I’m no rugged individualist. I have always been an ardent believer in being vulnerable, seeking help, and relying on the people in one’s circle of trust for emotional support. I reveal things about myself instinctively, sometimes even to people I don’t know well enough to justify it. I’m a chronic oversharer. I usually err on the side of opening up, because I consider its downside (emotional risk!) to be far outweighed by its upside (making connections!).
But depression, as it turns out, can turn a person inside out.
During the 3 months that I spent in a depressed and deflated oblivion, confiding in anyone (besides Danielle) about my experience was the very last thing I wanted to do. This despite the fact that I am fortunate enough to have a plethora of people in my life who would have listened with love. Trusted friends. Tender-hearted brothers. A spectacularly empathetic mom. I even have next-door neighbors and a few work acquaintances who would have let me unburden myself. Not to mention lots of thoughtful folks in my Facebook peanut gallery.
I am not lacking for warm, willing co-burden-bearers.
But instead of opening up, while my body was shutting down from lack of sleep and lack of exercise, I let my heart shut down too. I buried my inner voice. I burrowed deep into a hole within myself. I burned my emotional edifice to the ground. And the charred remains that remained of its foundation were barely inhabitable.
Here’s one aspect of what that looked like. When I did my 40-minute commute (only once a week since I was mostly working from home), I would often not think a single lucid thought during those 40 minutes. I had no inner monologue. I would sit there in the car, on emotional auto-pilot, thinking and feeling nothing. Feeling nothing but flat, pulverizing dread, that is. At any point during those 40 minutes, I could have called my mom, either of my brothers, my buddy Tony, my oldest friend in the world Dave… pretty much anyone who remotely cares about my well-being. And I could have bent their ear and asked for help.
Instead, I listened to 40 minutes of dire news on the radio and felt numb. A kind of nothingness. I was already sedated by my depression, and I used the news as a further sedative. A tranquilizer that made me feel anything but tranquil.
So why didn’t I seek solace from any of the people (outside my home) who would have been willing and even eager to listen and console me? The answer to that question is complicated. But one part of it has to do with burdening.
I didn’t want to burden anyone else with my trouble. During a good portion of my 3-month funk, my parents were visiting my middle brother in California, an annual trip that everyone involved greatly looks forward to. And I didn’t want to be a downer either for my mom or my brother while they were enjoying each other’s company. But both of them now say (unsurprisingly) that they wish I had confided in them during my mental turmoil.
And of course I should have. Of course they would have been grateful if I had opened up to them about the deep, dark hole I was in. But when you’re depressed, you don’t think logically or act intuitively. You don’t feel an ounce of clarity, which impairs your emotional judgment.
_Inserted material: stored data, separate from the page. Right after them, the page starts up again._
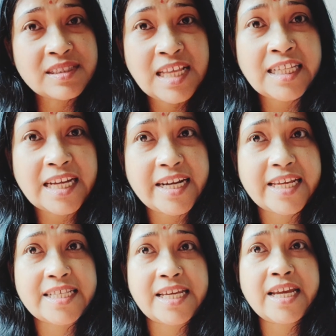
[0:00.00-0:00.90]
দাদাকে
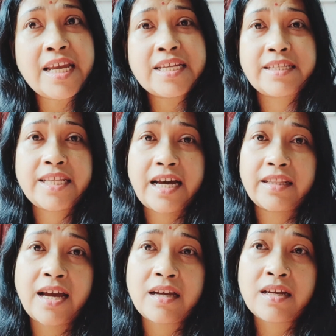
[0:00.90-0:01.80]
রেখেছে যে
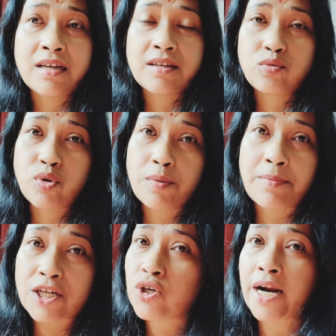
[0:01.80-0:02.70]
দাদা তুই
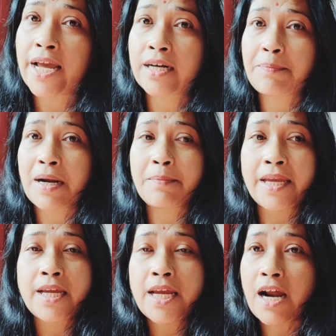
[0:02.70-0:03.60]
মাসহারা একটা
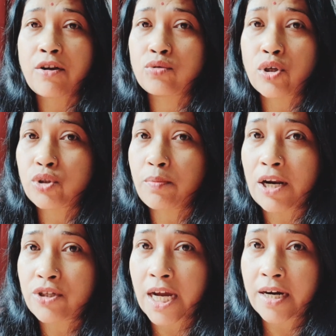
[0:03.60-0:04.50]
পারবি কারণ তোর তো
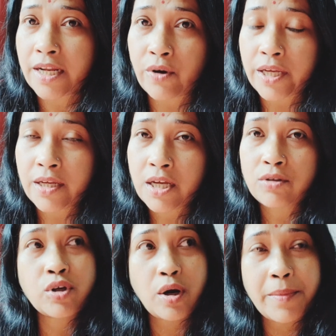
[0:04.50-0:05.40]
ভালো চাকরি নয়
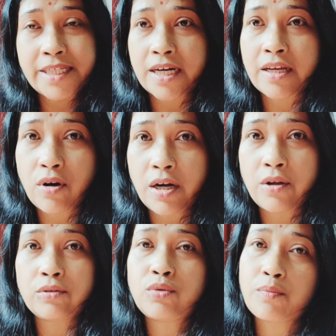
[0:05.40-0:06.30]
তুই গভর্নমেন্ট চাকরি
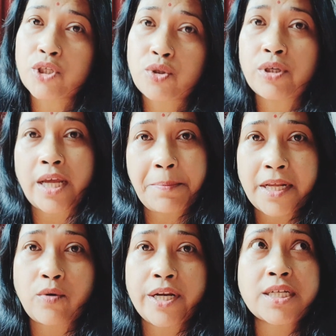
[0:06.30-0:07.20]
করলেও তুই মজদুর
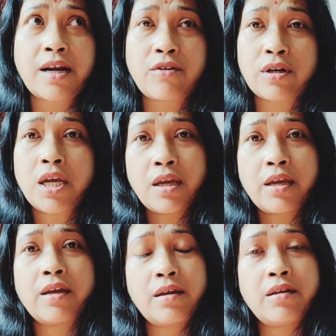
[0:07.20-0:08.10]
টাইপেরই করিস কারণ
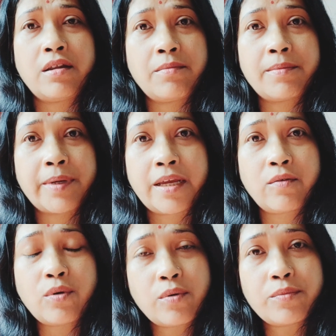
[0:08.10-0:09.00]
মানে
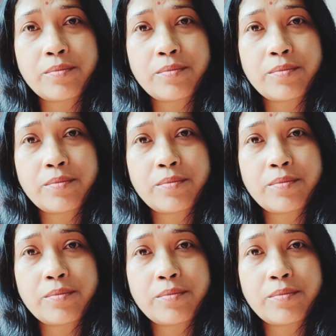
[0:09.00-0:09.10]
ও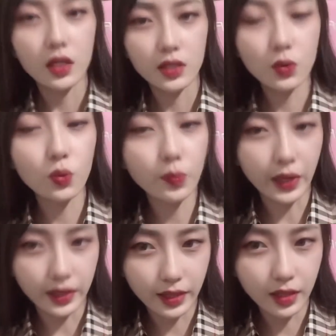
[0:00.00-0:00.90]
乎每
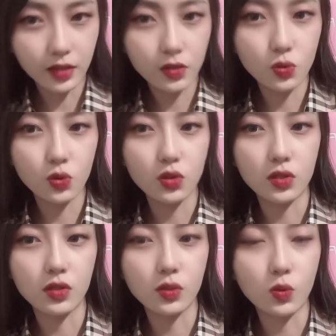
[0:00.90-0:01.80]
天就是
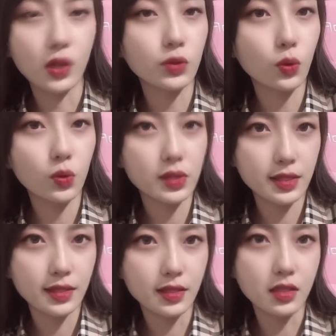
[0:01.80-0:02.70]
国安都会进行
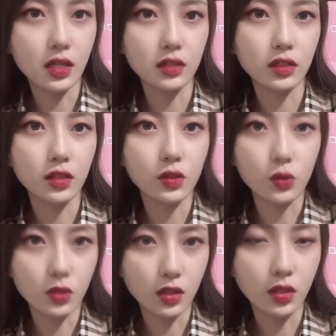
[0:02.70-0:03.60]
这样的一个流程。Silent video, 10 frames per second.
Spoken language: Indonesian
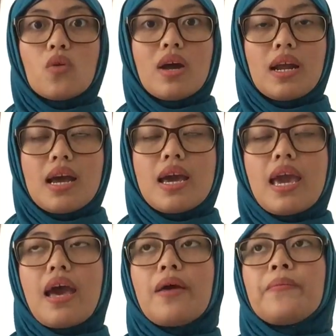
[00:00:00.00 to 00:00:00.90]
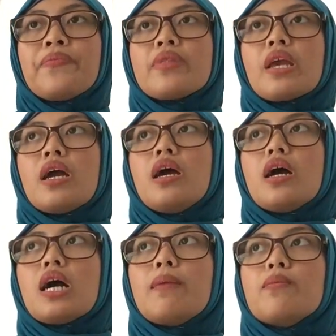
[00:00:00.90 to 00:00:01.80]
keluarga ya.
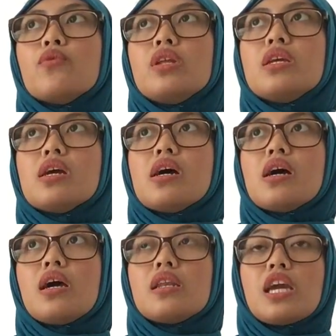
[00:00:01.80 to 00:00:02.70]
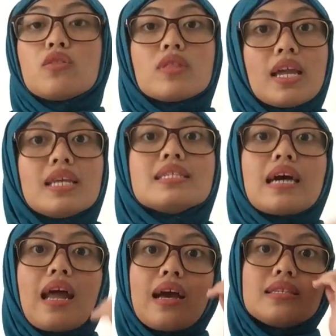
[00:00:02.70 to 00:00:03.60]
Kemudian yaitu tadi
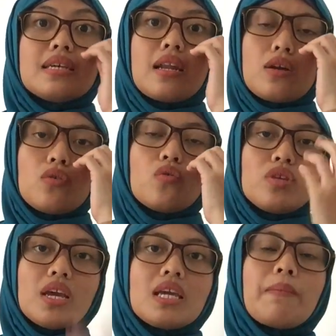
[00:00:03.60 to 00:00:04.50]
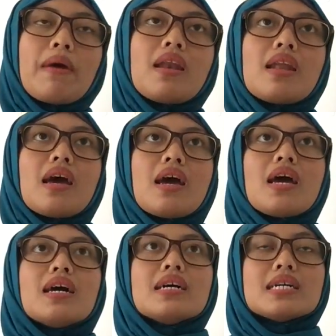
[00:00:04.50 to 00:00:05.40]
cara ngajar gurunya gimana,
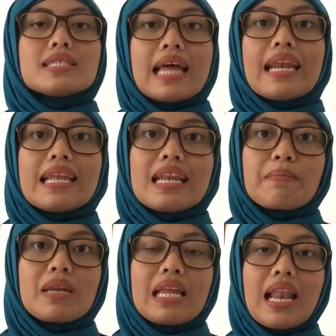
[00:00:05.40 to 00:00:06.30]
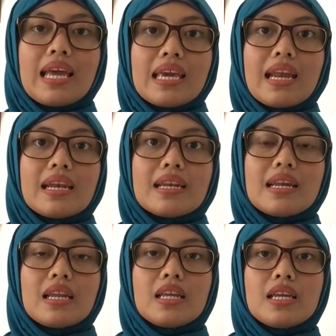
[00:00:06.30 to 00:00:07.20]
standar penilaian
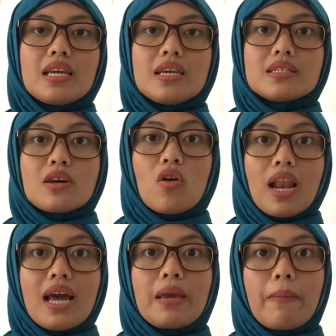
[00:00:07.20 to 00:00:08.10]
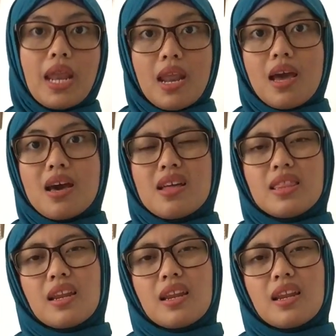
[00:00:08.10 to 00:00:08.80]
dari sekolah gimana.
Additionally, I repeatedly convinced myself that maybe I could snap myself out of my funk in another week or two, so I kept putting off revealing that funk to anyone besides Danielle. Months dragged by, and each week felt a little worse than the one before it.
Human beings were not designed to live in physical or emotional isolation. We would not have been given the deep capacity to connect if it wasn’t a vital component of our survival, and our ability to flourish.
It takes a village to raise a child.
It takes a village to end a pandemic.
And it takes a village (at least a small one) to help preserve one’s mental health.
But it only works if each of us is willing to go to someone in our village who cares about us and tell them we are struggling. It only works if we have confidence that we can confide in a confidant. It only works if we choose to trust that our trusted friends are indeed trustworthy.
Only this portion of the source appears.